DIRECTIONS>
Write out the entries below exactly, but only from the line containing "[4:23.63-4:23.83]" through the line containing "Transcript: are harmful to us.", and without the pictures.
--- INFORMATION Enclosed Below ---
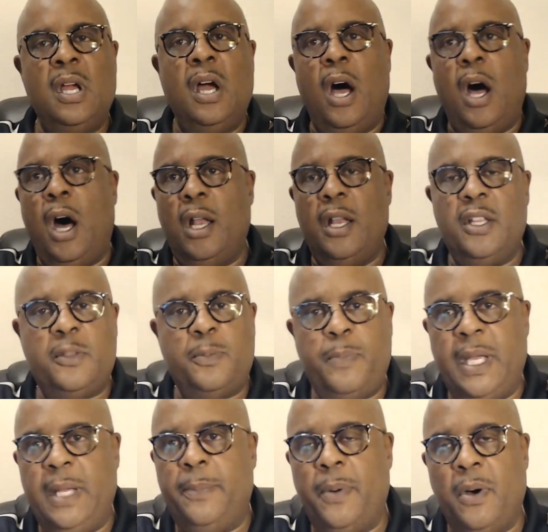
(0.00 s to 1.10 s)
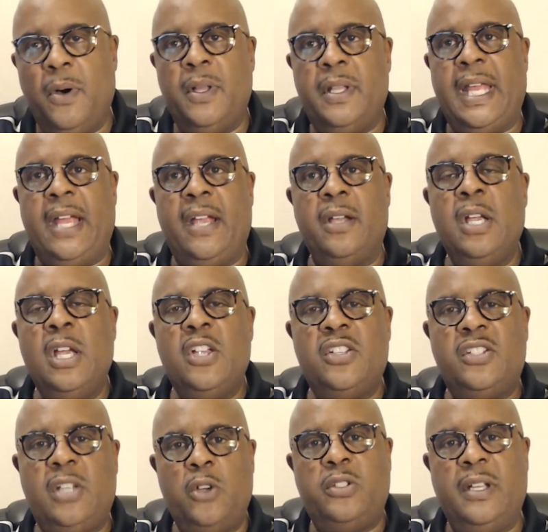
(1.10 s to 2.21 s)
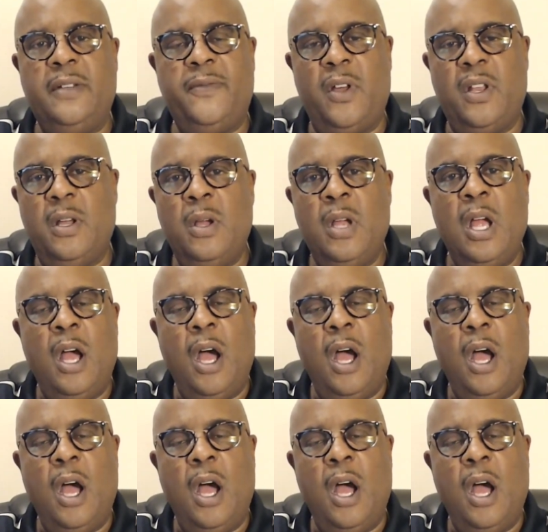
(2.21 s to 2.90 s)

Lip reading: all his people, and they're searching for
--- End of Enclosed INFORMATION ---
--- INFORMATION Enclosed Below ---
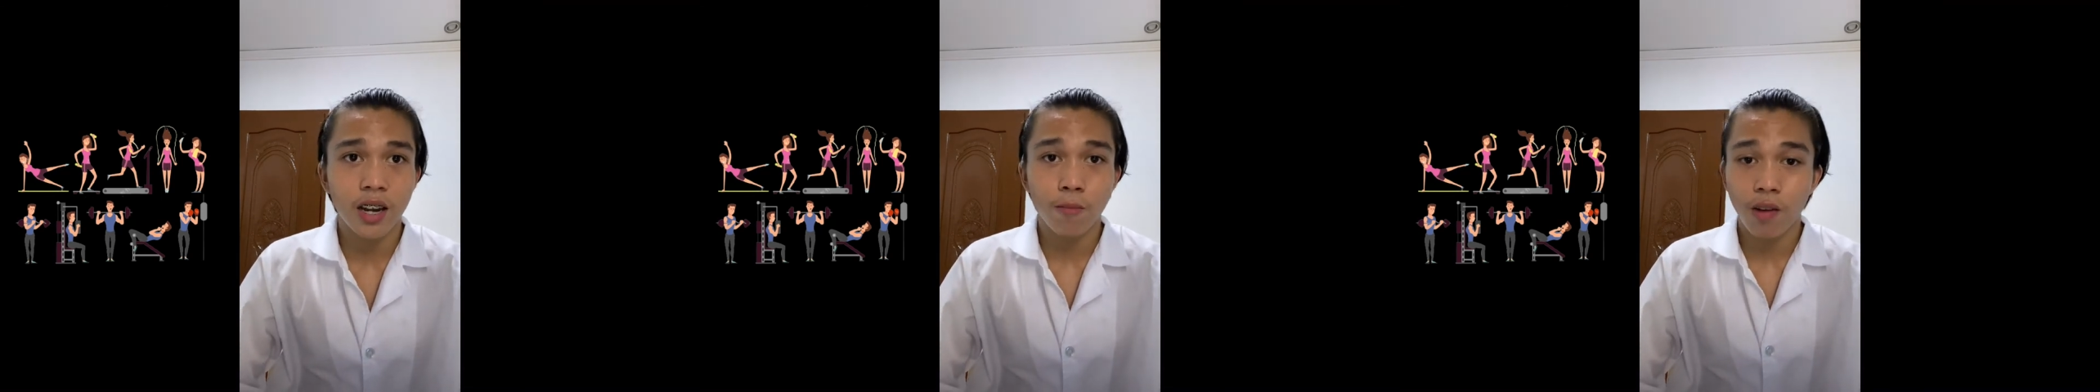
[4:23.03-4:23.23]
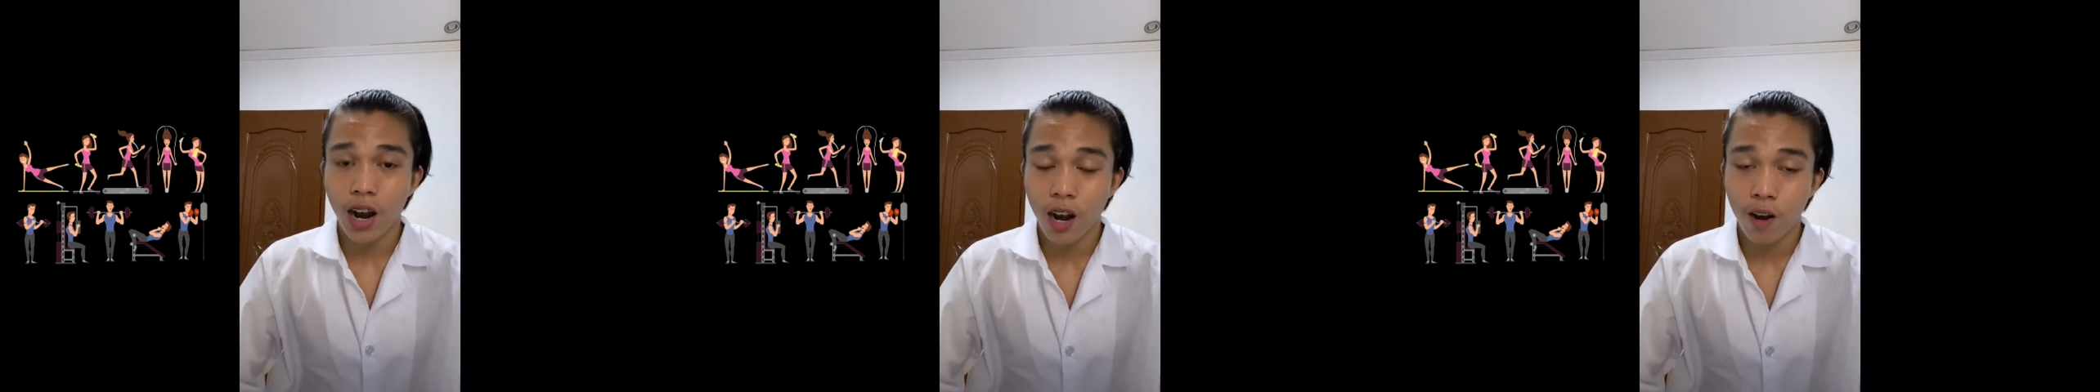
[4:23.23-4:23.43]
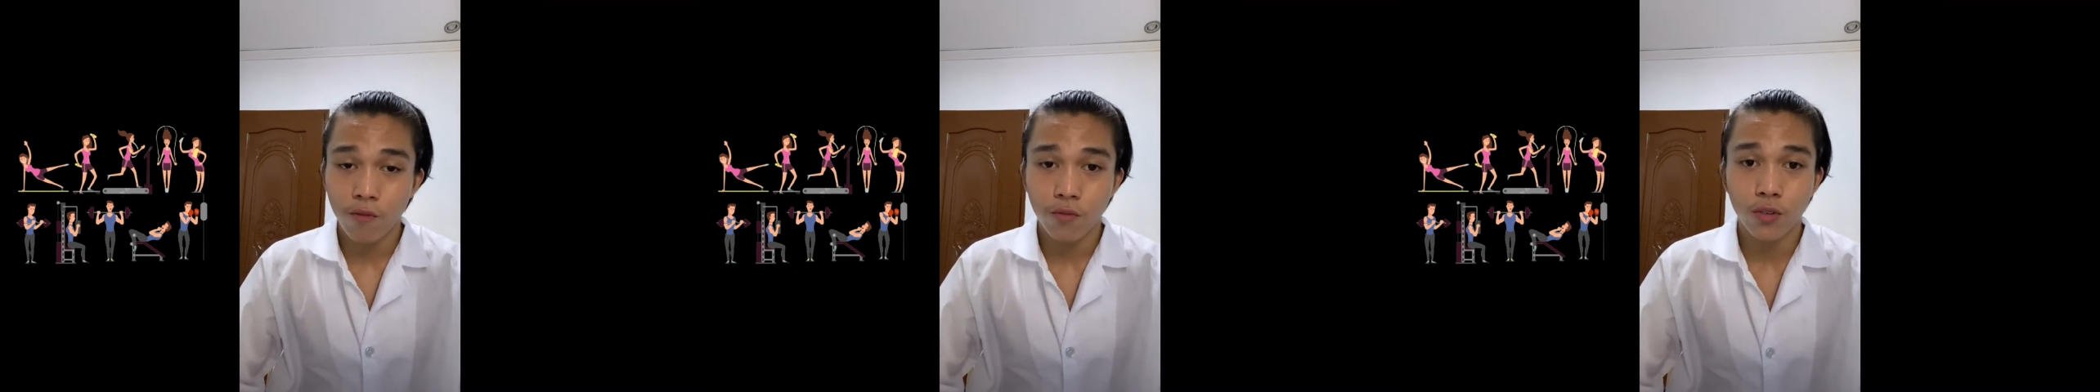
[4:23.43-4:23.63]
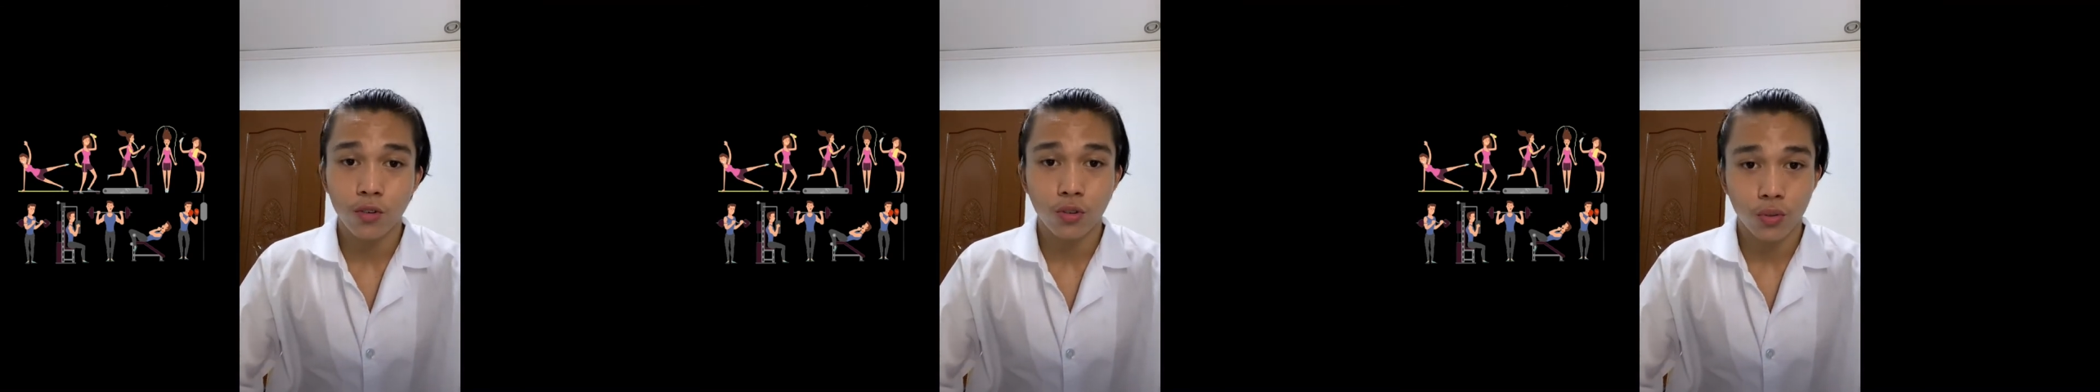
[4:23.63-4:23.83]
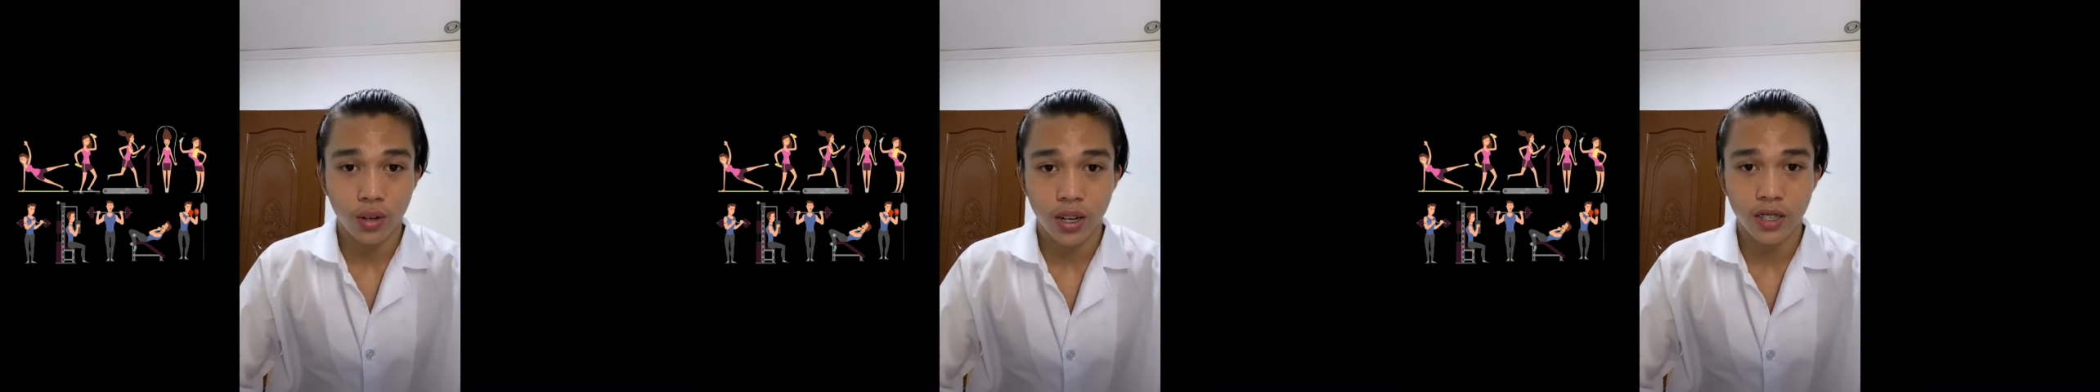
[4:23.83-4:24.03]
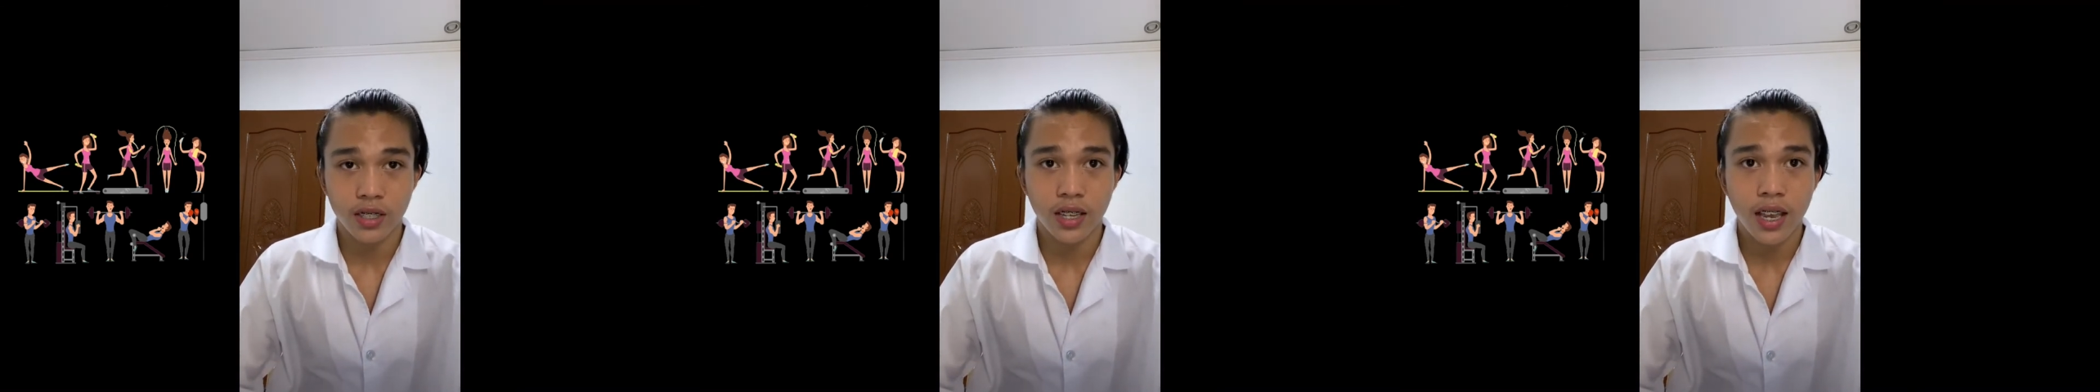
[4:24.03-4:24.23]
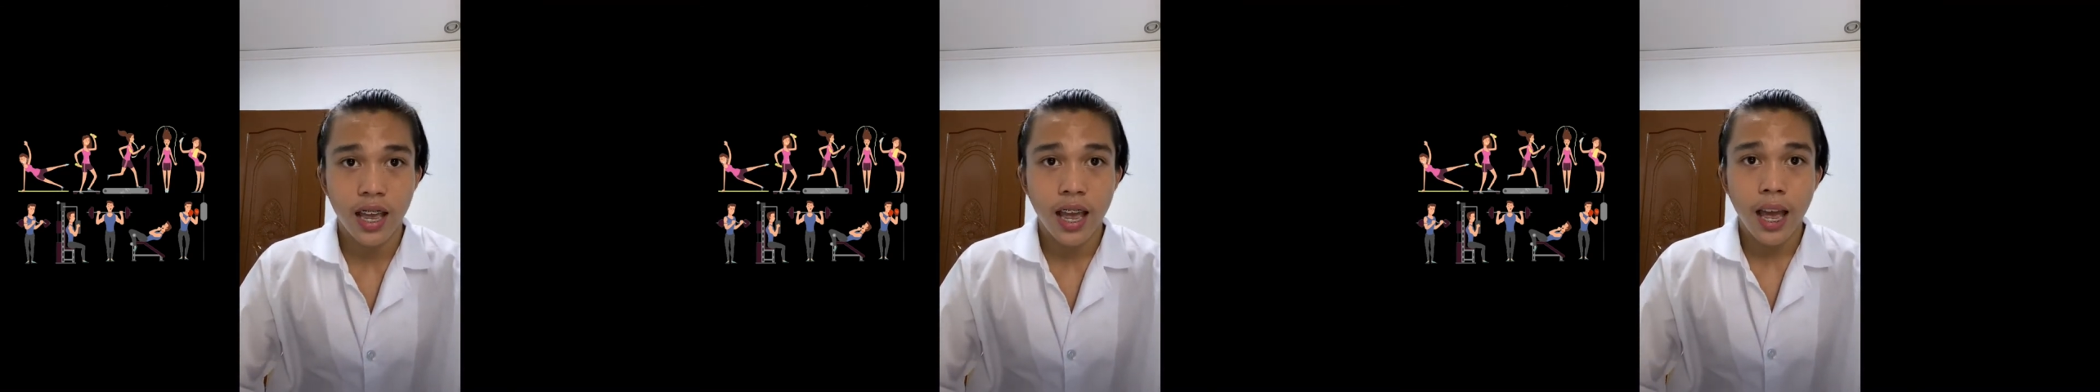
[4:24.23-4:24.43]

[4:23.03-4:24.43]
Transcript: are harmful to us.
--- End of Enclosed INFORMATION ---
RESPONSE FOR THIS EXERCISE>
[4:23.63-4:23.83]
[4:23.83-4:24.03]
[4:24.03-4:24.23]
[4:24.23-4:24.43]

[4:23.03-4:24.43]
Transcript: are harmful to us.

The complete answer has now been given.